Please find the line that holds "Frames from a" below and reproduce it, along with every line after it through the end, exactly and without pictures.

**Data in this exercise**
⁂
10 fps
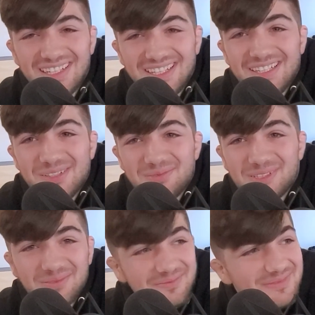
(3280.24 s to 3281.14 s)
I'm
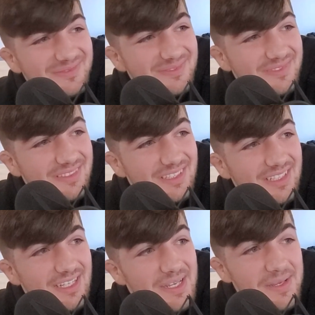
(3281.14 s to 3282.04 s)
excited for your future,
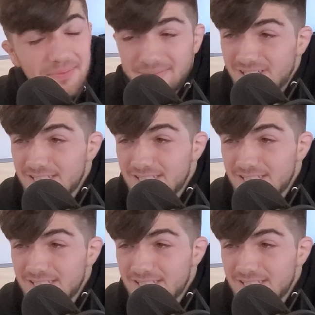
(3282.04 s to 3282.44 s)
man. It's gonna be good.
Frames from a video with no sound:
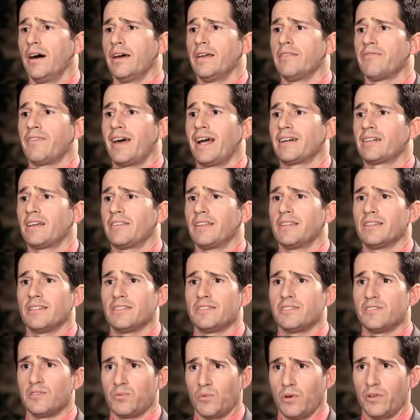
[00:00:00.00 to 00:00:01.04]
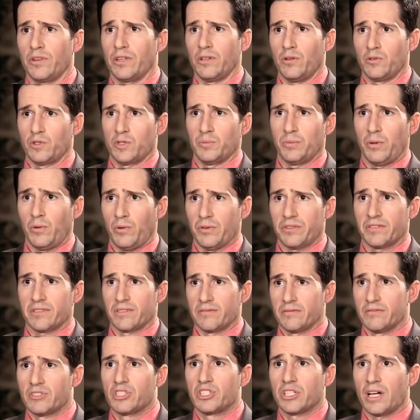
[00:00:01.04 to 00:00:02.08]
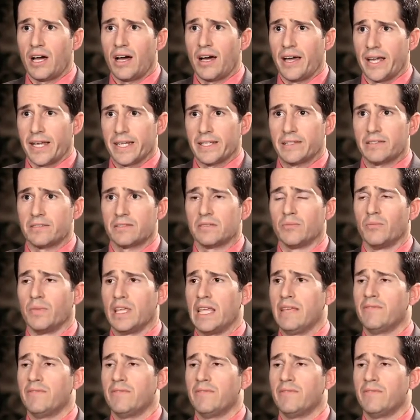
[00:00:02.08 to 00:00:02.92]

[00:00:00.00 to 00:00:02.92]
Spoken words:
In fact, I think this is where the UltraPulse shines,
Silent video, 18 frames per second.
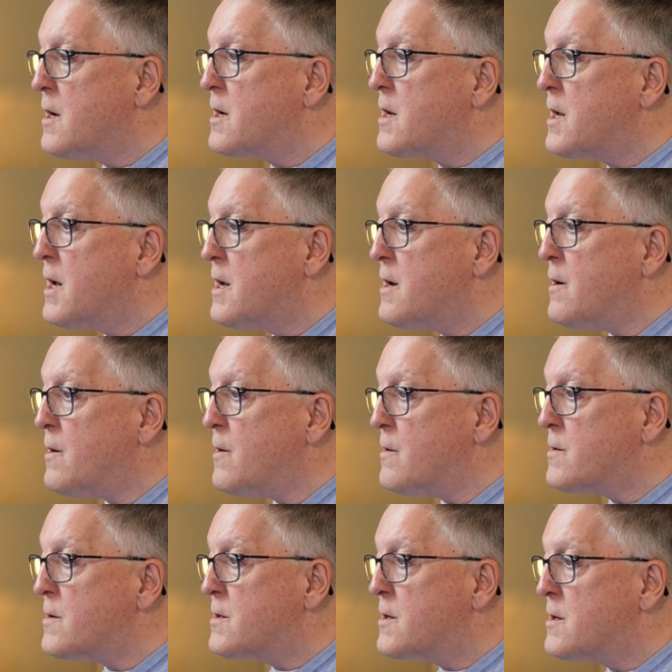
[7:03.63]

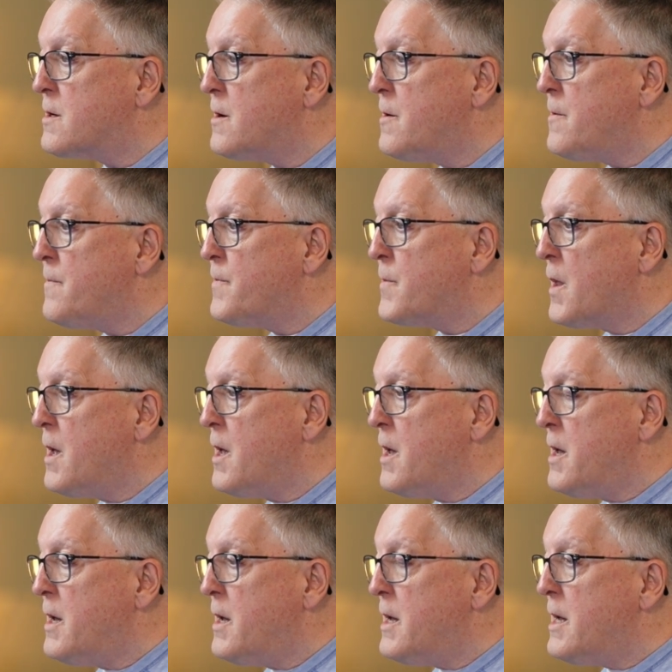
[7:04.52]
accounts.
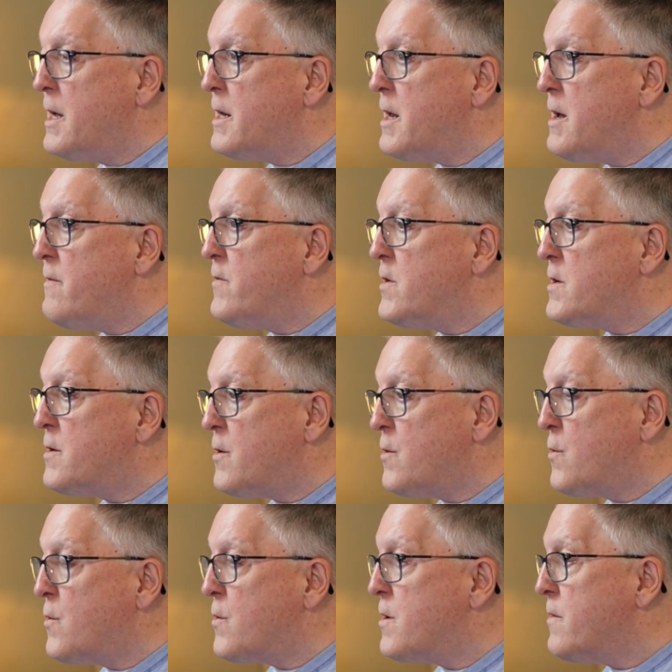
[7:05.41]
In
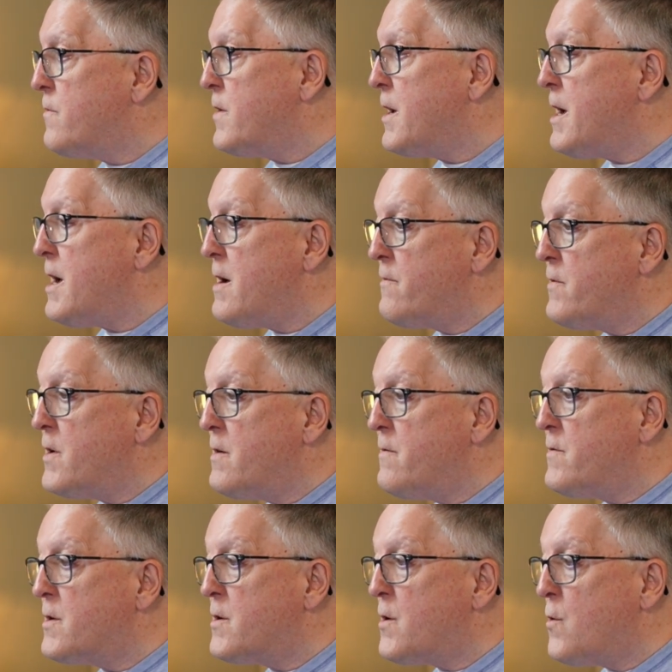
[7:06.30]
inventory, if you have
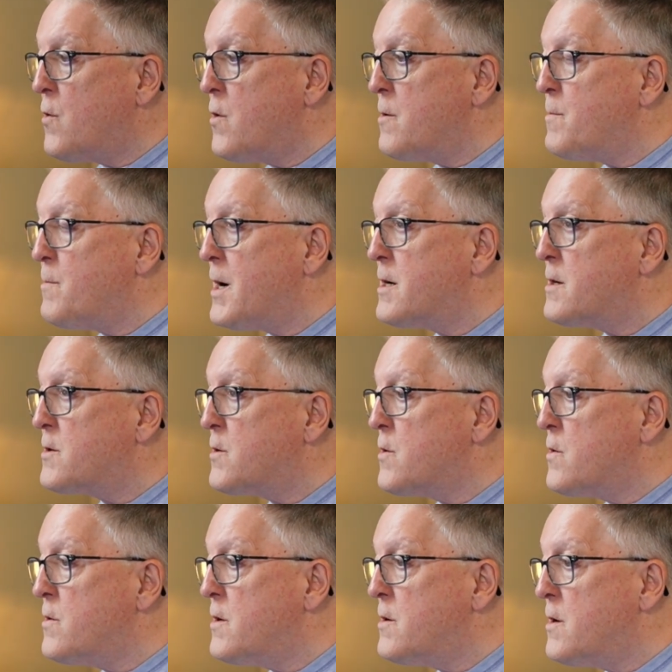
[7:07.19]
inventory, make
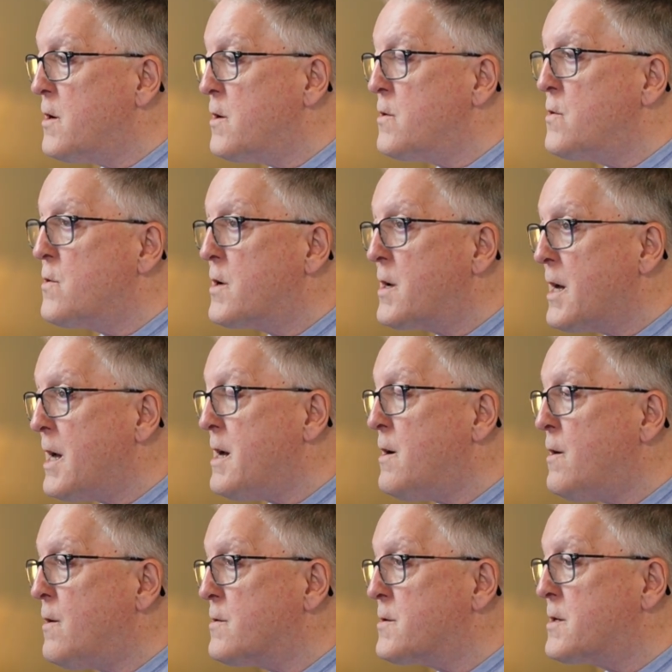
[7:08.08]
sure you do your
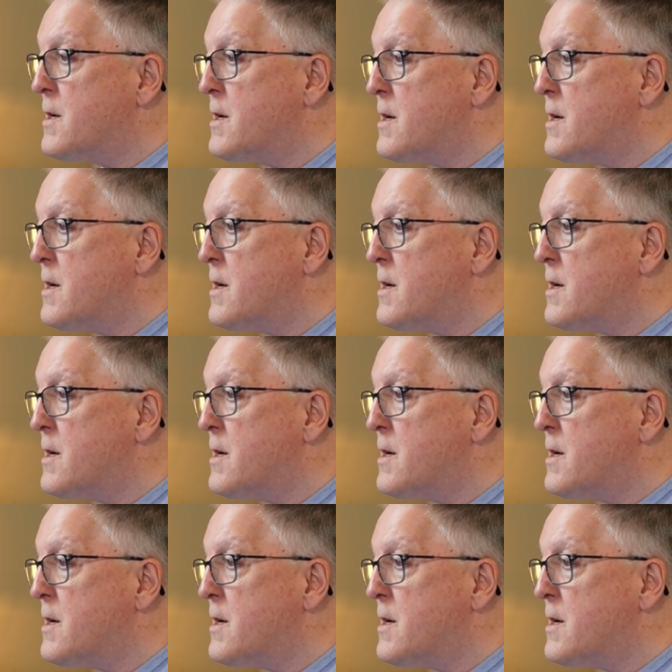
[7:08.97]
counts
⁂
**Output for this exercise**
Frames from a video with no sound:
[00:00:00.00 to 00:00:01.04]
[00:00:01.04 to 00:00:02.08]
[00:00:02.08 to 00:00:02.92]

[00:00:00.00 to 00:00:02.92]
Spoken words:
In fact, I think this is where the UltraPulse shines,
Silent video, 18 frames per second.
[7:03.63]

[7:04.52]
accounts.
[7:05.41]
In
[7:06.30]
inventory, if you have
[7:07.19]
inventory, make
[7:08.08]
sure you do your
[7:08.97]
counts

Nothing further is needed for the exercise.